Доктор, смеясь, ответил ему:
- Не за что... не за что... чем богаты, тем и рады...
XI
Это "счастливое обстоятельство" едва не стоило Сергею жизни. Несколько дней он ехал в переполненном больными товарном вагоне. Стоны, кряхтенье, крики не тревожили его, он сам в бреду кричал. От этого путешествия у него сохранились лишь отрывочные ощущения: полутьма, смесь духоты и сырого холода, жар и мерзнущие ноги. Ему несколько раз впрыскивали камфару, так как сердце работало плохо.

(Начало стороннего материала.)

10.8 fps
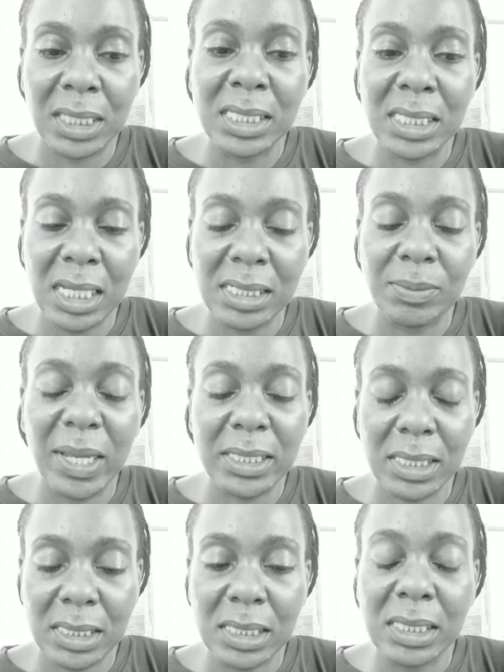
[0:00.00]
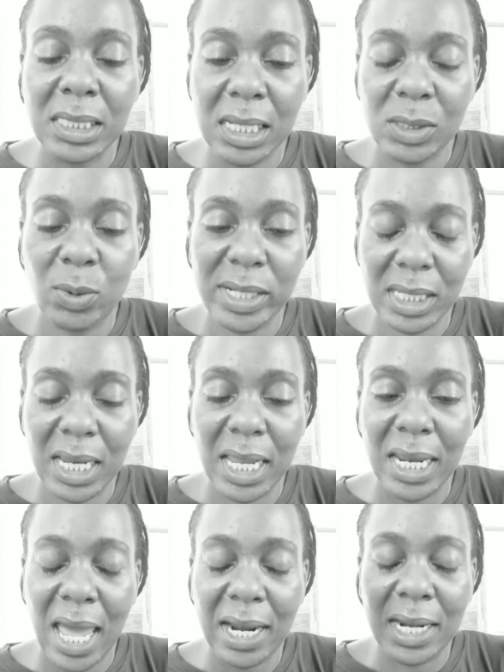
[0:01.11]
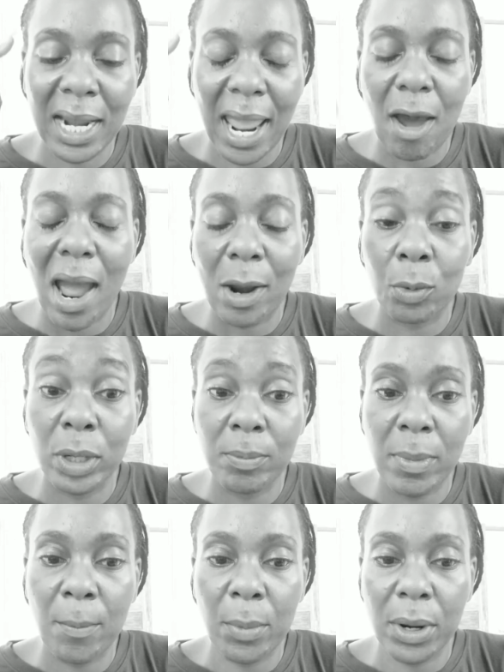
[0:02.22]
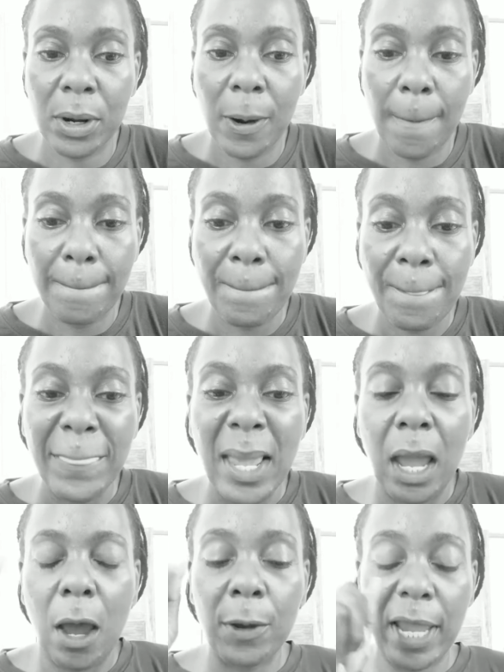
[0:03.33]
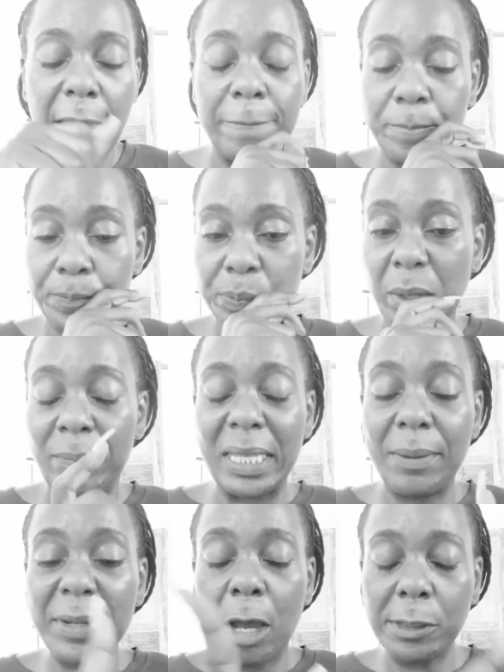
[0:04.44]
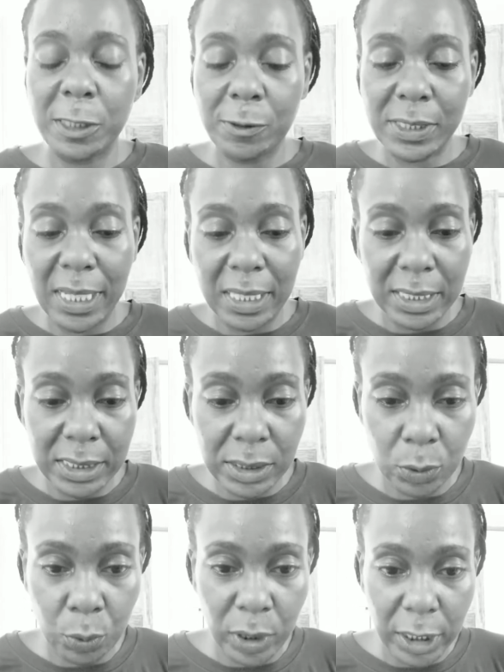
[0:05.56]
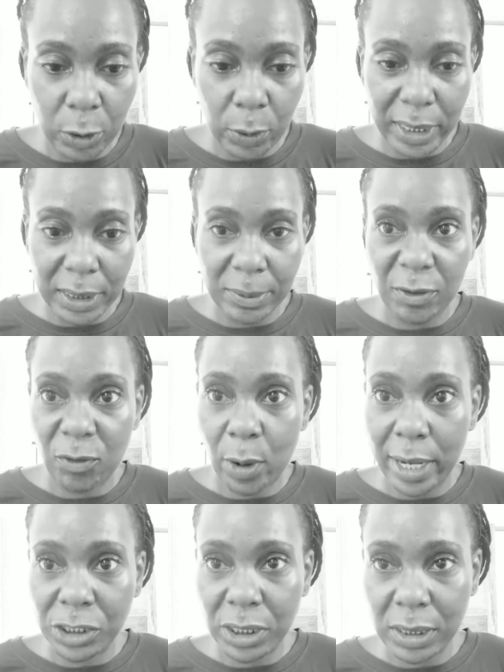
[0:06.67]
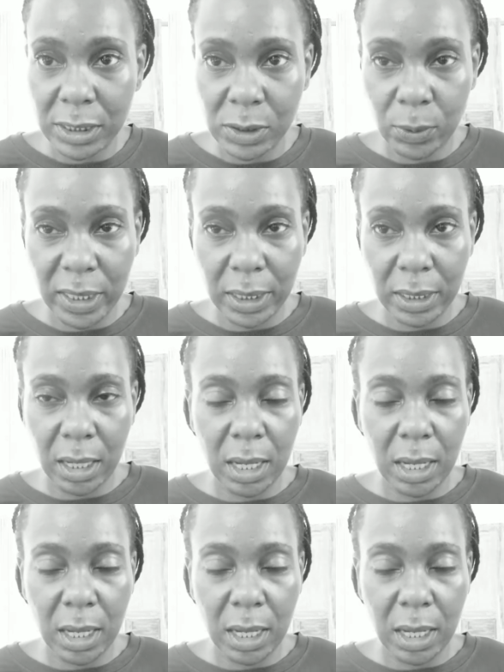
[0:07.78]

does make sense. This does resonate. Now I remember. Okay, but let me also say this really quickly before I shut this reading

Никогда, до последнего дня своей жизни, он, наверно, не забудет блаженства, испытанного в первые часы своего госпитального бытия. Ноги, глаза, шея - все тело его было счастливо. Он открывал глаза: молодой снег светил в саду, подушка, простыни, высокая и широкая голландская печь - все было белым. Этому ощущению тепла, сухости, белизны он с невольным ужасом противопоставлял воспоминания о тяжелой воде, пропитавшей шинель, вязкой, мокрой земле, крестах, мертвецах из разрытых могил. Даже солдатский хлеб пугал своей мрачной чернотой, - здесь его сменила светлая пшенная каша, и вместо темной деревянной ложки - новая, белая, оловянная.
Температура держалась около 38°. Сергею трудно было двигаться и говорить, он предпочитал лежать на спине, подняв повыше подушку, и сквозь полузакрытые глаза смотреть в окно.